* _WHAT YOU HAVE TO DO_
Apart from the pictures, return every line of the listing exactly.

* _MATERIAL PROVIDED_
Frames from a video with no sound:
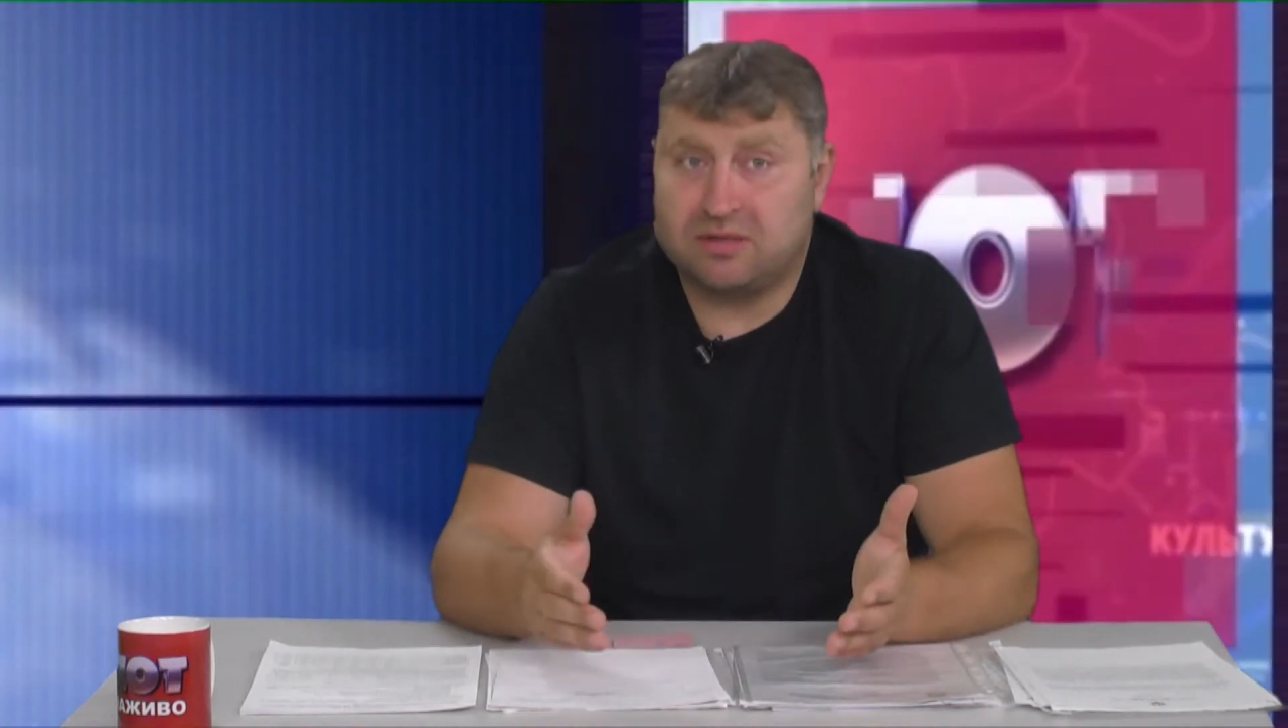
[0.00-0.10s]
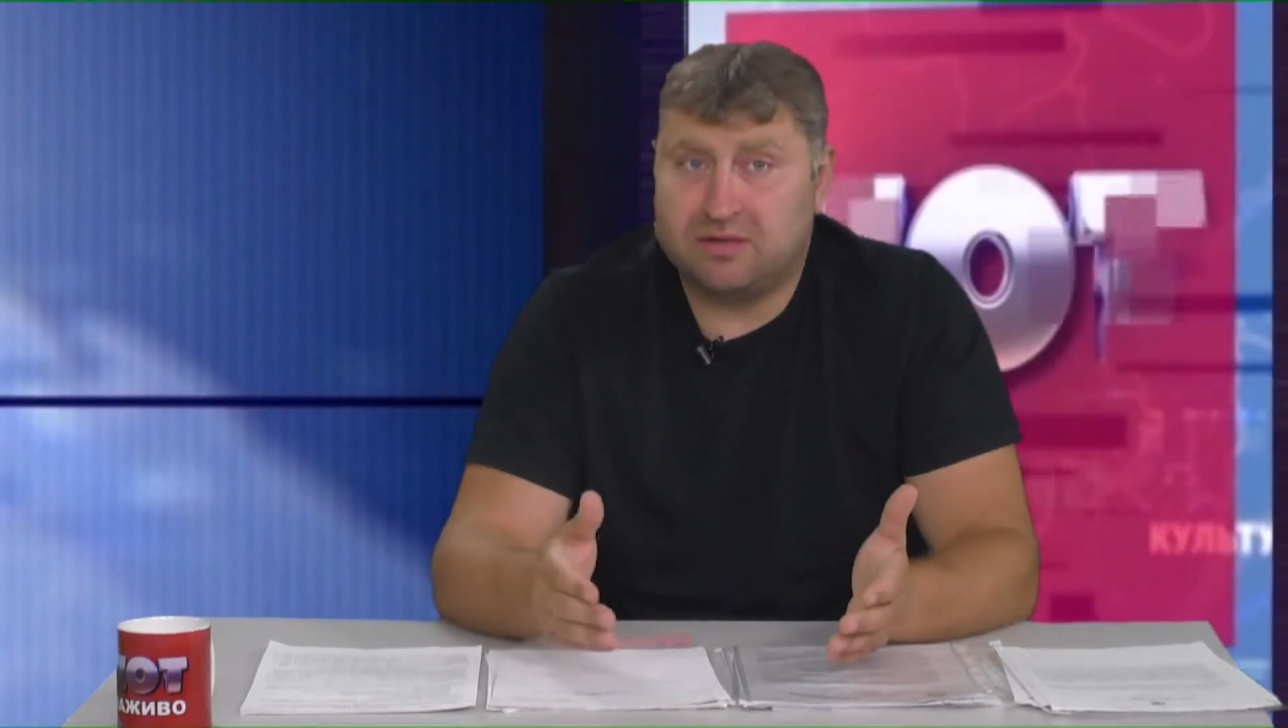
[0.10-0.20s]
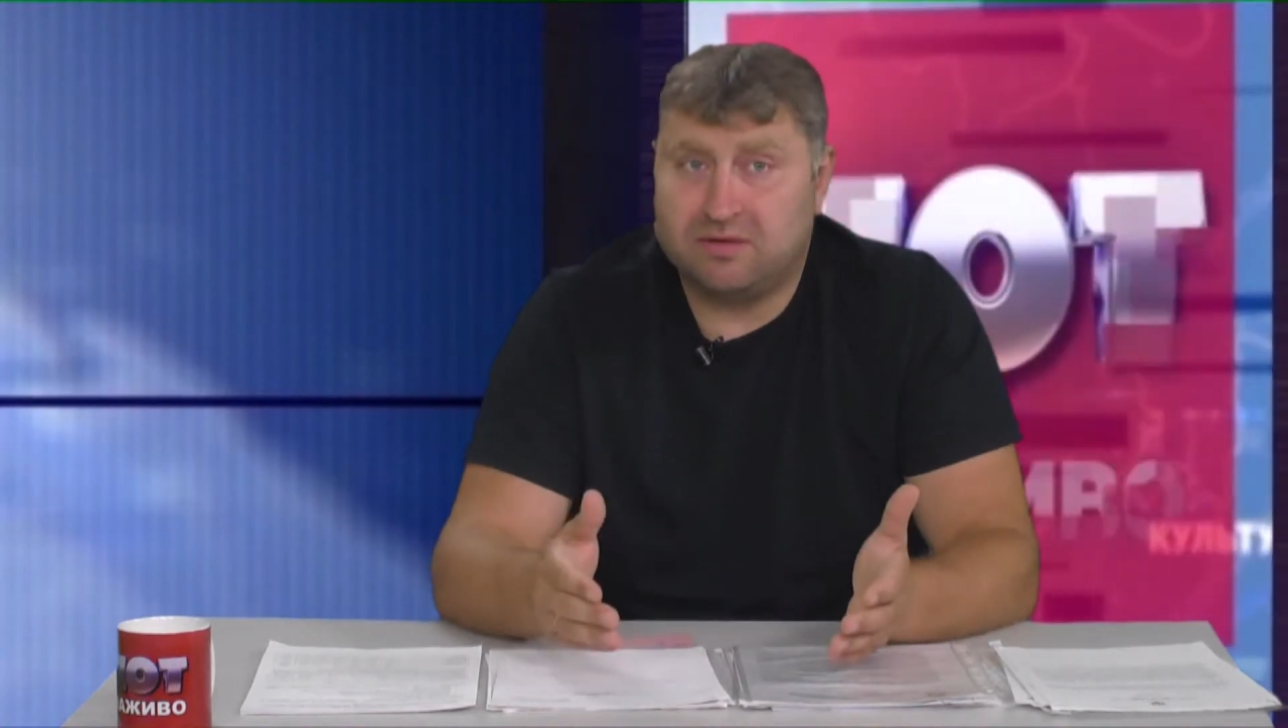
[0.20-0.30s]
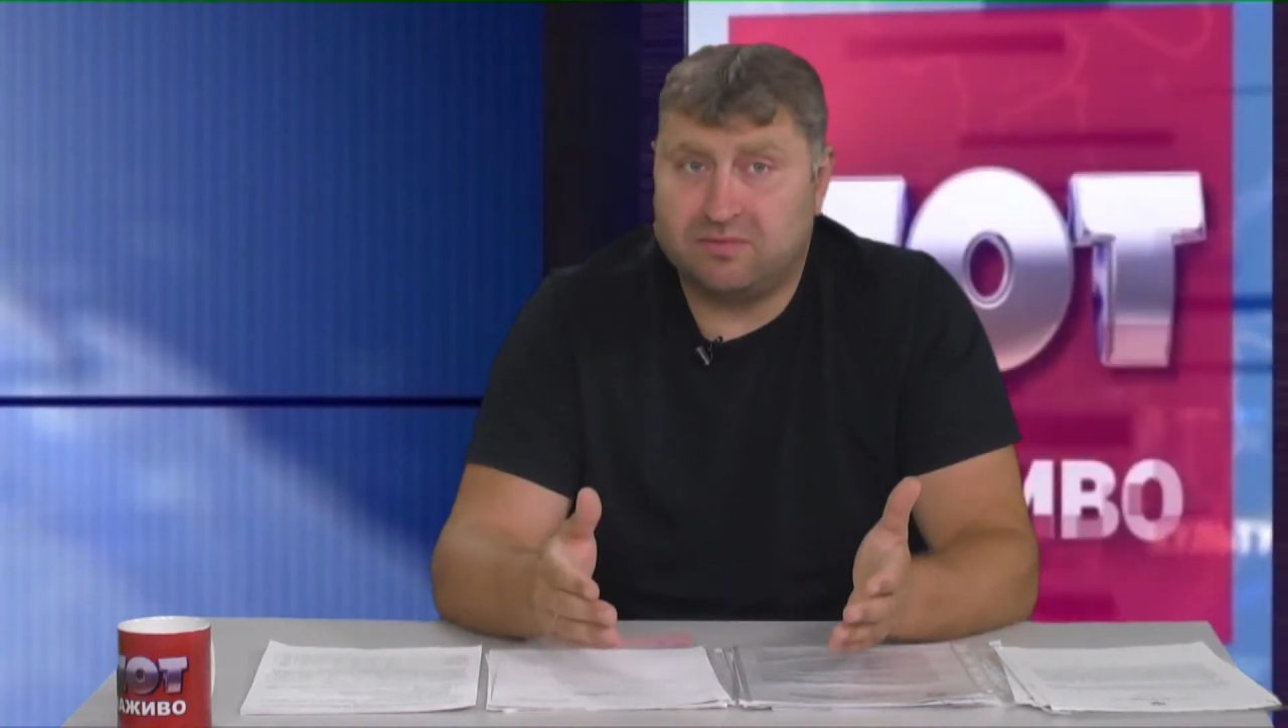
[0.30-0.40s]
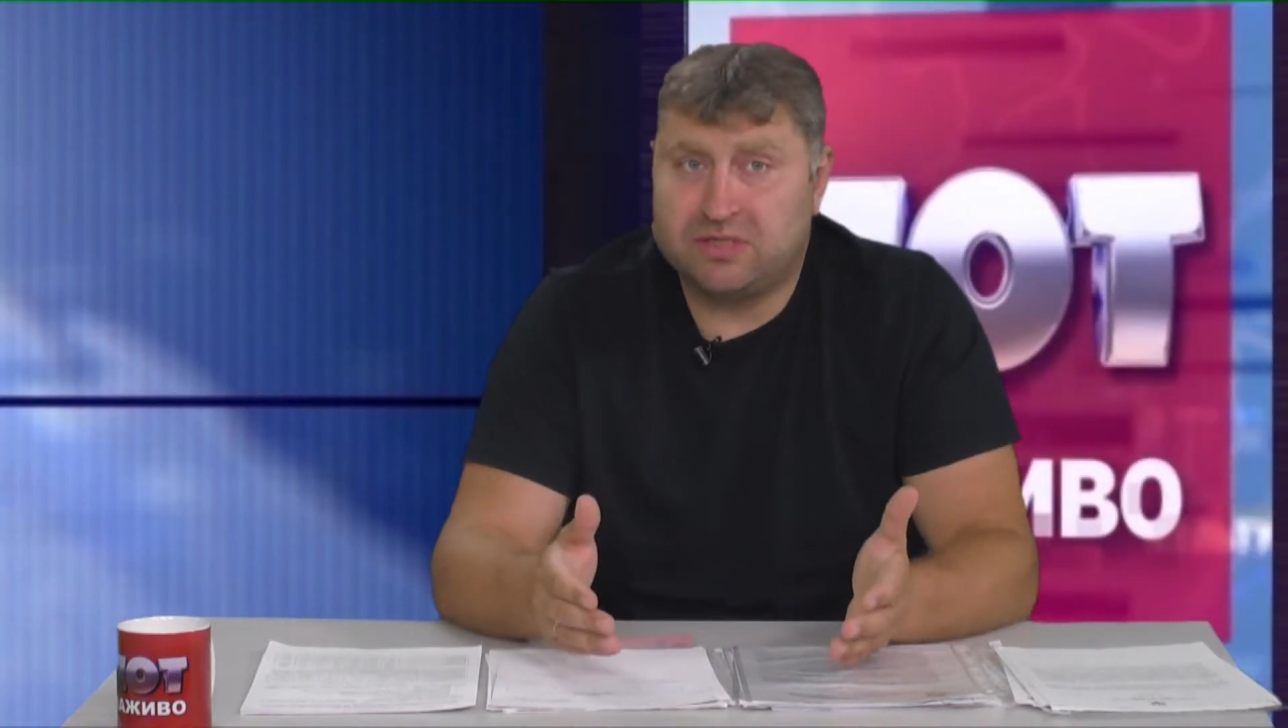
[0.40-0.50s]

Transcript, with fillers: э,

* _TASK OUTPUT_
Frames from a video with no sound:
[0.00-0.10s]
[0.10-0.20s]
[0.20-0.30s]
[0.30-0.40s]
[0.40-0.50s]

Transcript, with fillers: э,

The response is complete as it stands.